Filly

The Walking Dead [game review]

Steam summer sales ended and my wallet is happy about it, but they didn’t end soon enough to stop my attention from being caught by The Walking Dead, and I bought it though I was expecting yet another zombie shooter game. I got excited when I found out it was a graphic adventure instead, and as a graphic adventures fan I have quite a few things to say about this game.

In TWD you play as Lee, a guy that apparently committed a crime and is on his way to jail when the zombie apocalypse starts. After fleeing from a bunch of zombies, he comes across a little girl called Clementine, whose parents were on vacations when the disaster reached her neighborhood. And so your journey begins, looking for a place that is not infested by the undead, looking for Clementine’s parents, and most of all, looking to survive.

The graphics don’t really stand out, but are good enough to make the characters’ look between realistic and cartoonish. They reminded me of Borderlands’ graphics. The music, on the other way, is amazing. Most songs (I can’t say all of them because I didn’t really pay THAT much attention to it) suit their scene perfectly, and the music itself is beautiful.

So, the story was very good, the graphics were just fine and the music was stunning. The gameplay, on the other hand, was not as great as I expected.

Every time you start a chapter, you receive this message on the screen: “This game series adapts to the choices you make. The story is tailored by how you play.” Of course, when I first saw that I got even more excited. A graphic adventure where your decisions matter? That’s two of my favorite things combined.

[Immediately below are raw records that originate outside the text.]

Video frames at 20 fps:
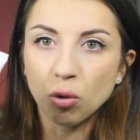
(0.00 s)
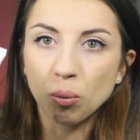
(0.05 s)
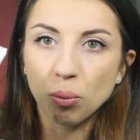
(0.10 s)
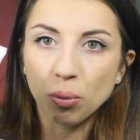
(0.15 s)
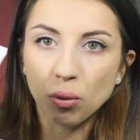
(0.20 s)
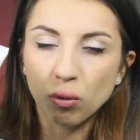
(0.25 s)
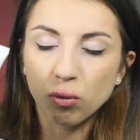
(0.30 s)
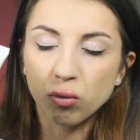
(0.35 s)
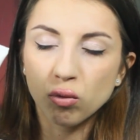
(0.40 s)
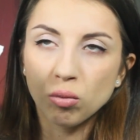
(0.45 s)
ha un
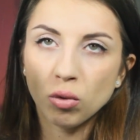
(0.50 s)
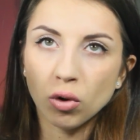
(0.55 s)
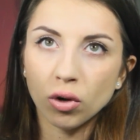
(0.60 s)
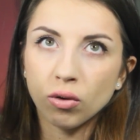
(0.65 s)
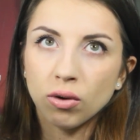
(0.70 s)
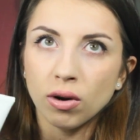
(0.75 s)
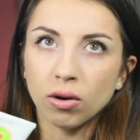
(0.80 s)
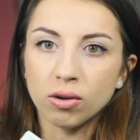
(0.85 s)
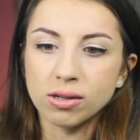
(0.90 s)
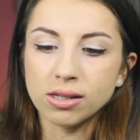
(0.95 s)
profumo che
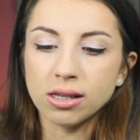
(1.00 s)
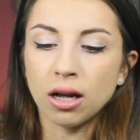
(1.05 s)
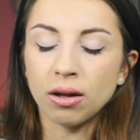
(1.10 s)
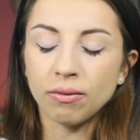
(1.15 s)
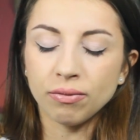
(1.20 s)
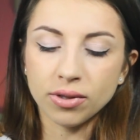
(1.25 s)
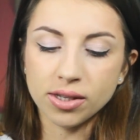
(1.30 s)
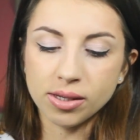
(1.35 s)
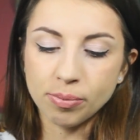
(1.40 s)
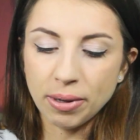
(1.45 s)
è una
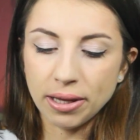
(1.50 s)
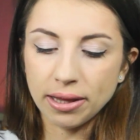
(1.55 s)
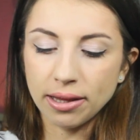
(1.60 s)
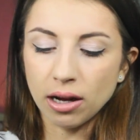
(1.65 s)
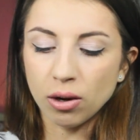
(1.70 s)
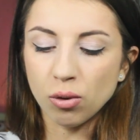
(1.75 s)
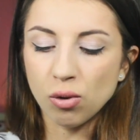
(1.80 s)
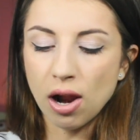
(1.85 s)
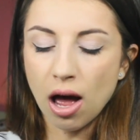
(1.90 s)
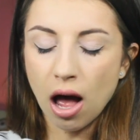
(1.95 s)
cosa
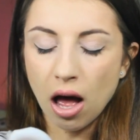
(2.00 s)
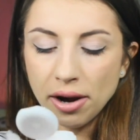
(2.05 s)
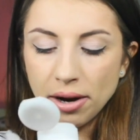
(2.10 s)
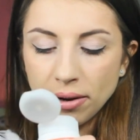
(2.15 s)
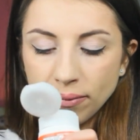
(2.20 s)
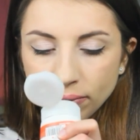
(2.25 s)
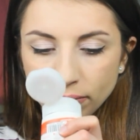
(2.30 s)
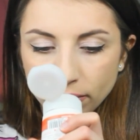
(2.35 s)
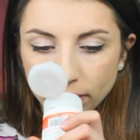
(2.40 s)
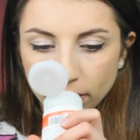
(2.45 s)

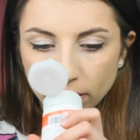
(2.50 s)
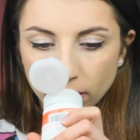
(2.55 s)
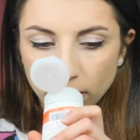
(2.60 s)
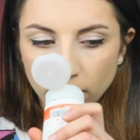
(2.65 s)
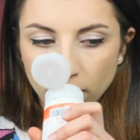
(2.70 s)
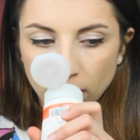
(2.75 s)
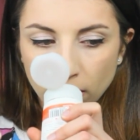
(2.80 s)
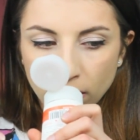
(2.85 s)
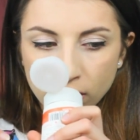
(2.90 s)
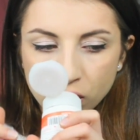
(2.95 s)
spettacolare
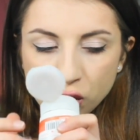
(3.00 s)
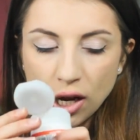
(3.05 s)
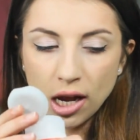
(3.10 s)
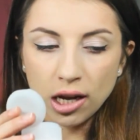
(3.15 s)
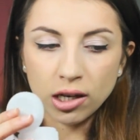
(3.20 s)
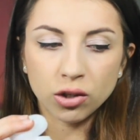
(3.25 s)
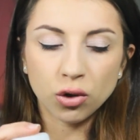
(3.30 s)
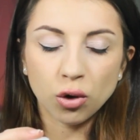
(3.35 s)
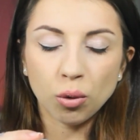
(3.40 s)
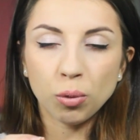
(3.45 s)

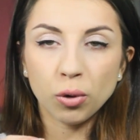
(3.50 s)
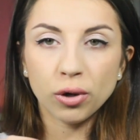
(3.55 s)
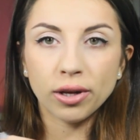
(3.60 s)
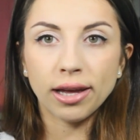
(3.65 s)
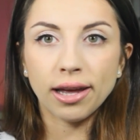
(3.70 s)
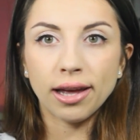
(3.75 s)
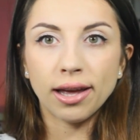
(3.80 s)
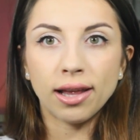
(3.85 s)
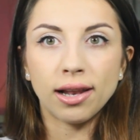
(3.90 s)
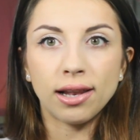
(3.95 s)
cioè dopo
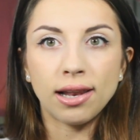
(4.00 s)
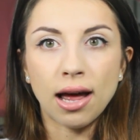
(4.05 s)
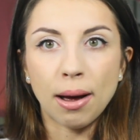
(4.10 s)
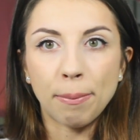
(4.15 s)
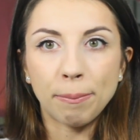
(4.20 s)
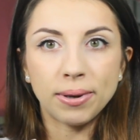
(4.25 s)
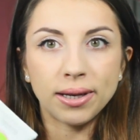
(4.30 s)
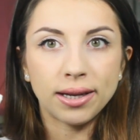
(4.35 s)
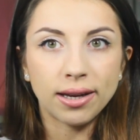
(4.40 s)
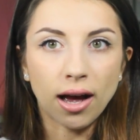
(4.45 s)
che la
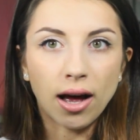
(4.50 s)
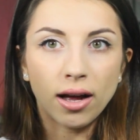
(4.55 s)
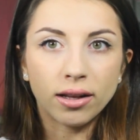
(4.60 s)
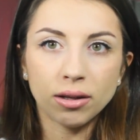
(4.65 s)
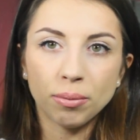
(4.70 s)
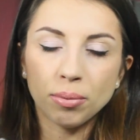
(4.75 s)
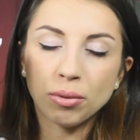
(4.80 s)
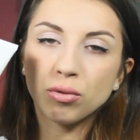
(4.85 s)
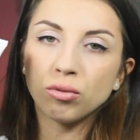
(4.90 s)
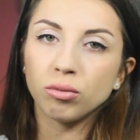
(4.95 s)

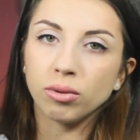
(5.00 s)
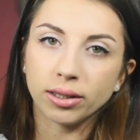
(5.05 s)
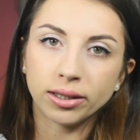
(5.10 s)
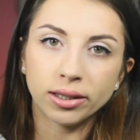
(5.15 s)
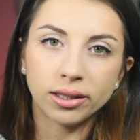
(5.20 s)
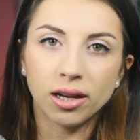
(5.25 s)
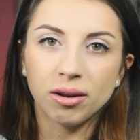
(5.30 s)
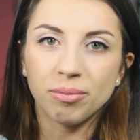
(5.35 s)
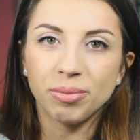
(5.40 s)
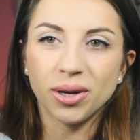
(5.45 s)
applicate
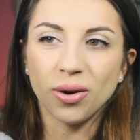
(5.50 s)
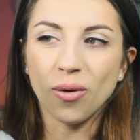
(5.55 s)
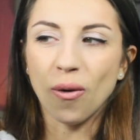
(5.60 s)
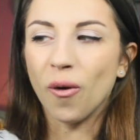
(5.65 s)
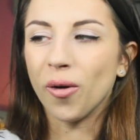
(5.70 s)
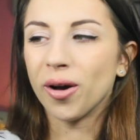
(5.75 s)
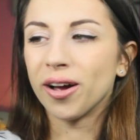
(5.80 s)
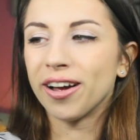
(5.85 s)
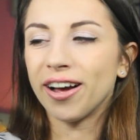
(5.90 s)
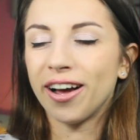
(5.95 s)
profumate di
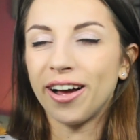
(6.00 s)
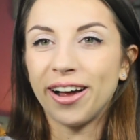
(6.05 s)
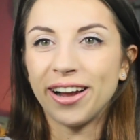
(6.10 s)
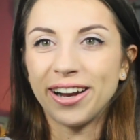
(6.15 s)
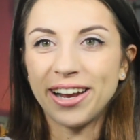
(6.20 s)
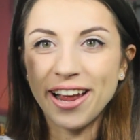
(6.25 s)
albicocca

Well… turned out it was not as much like that. Yes, when you take decisions the dialogs change, some cutscenes change, but the core of the story doesn’t. Important points of the story won’t change, no matter what you do, and sometimes they even look forced. I’m taking about scenes where, lets say, a character dies because he choked while eating peanuts. So you could think, if you hadn’t picked up those peanuts in the previous chapter you could have avoided their dead. Nope. If you didn’t pick up the peanuts before, then that character is going to die choking on their own saliva.

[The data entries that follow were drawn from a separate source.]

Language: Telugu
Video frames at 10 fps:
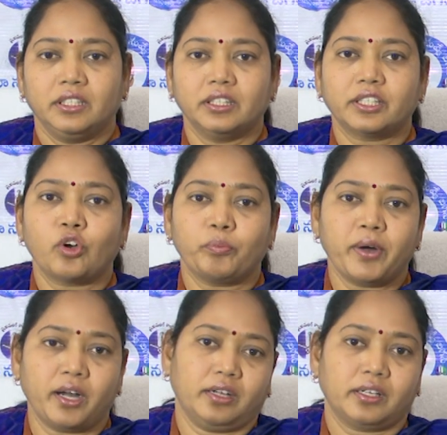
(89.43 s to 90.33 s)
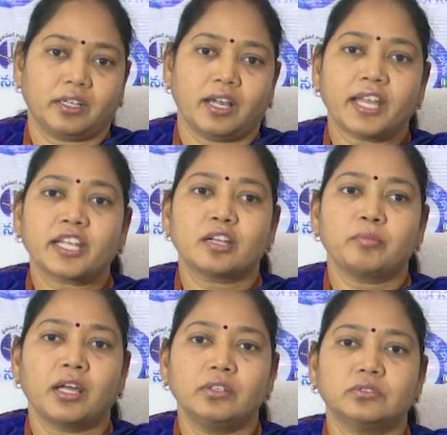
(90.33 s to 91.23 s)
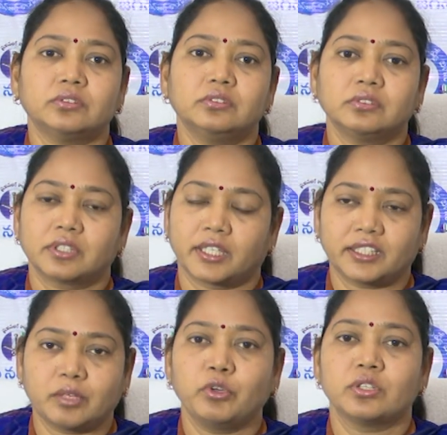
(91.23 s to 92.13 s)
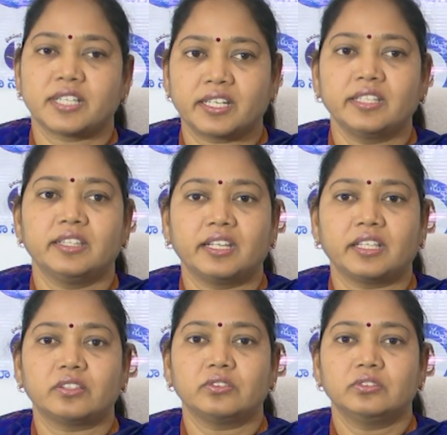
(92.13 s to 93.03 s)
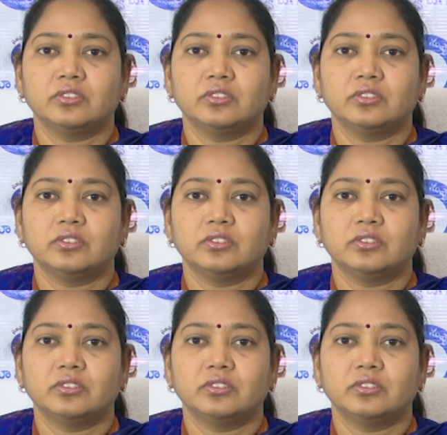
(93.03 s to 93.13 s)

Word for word: ఇంత గొప్ప కార్యక్రమాలు గతంలో జరిగింది లేదు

There’s a Kotaku article titled “Yes, Your Choices In The Walking Dead Mattered” (contains massive spoilers) that basically says even if your choices don’t change the story, they change the protagonist’s life. Even though their argument is fine, I have to disagree with that title. I was promised a story that was “tailored by how I play”, and that’s not what I got.

So yes, I was pretty disappointed about that matter. Also, the puzzles on the game are not challenging, they’re all really intuitive and easy to solve.**

But that doesn’t mean I didn’t enjoy the game. As a fan of games with a good storyline and The Walking Dead series, I didn’t get bored of it. I even grew fold of several characters, specially Clementine, even though I despise kids. (But she’s so adorable!) I bought the game on a Steam sale for around 6 dollars, and I think it was totally worth the price. I probably wouldn’t buy the second part of the game series, though. It was fun. It was not THAT fun.

Unlike I did with Corpse Party: Blood Covered - Repeated Fear (to mention another horror game where your decisions matter), which I recommended even though it is mostly a visual novel, I would rather recommend The Walking Dead to people that enjoy visual novels and good storylines more than action games and hard puzzles.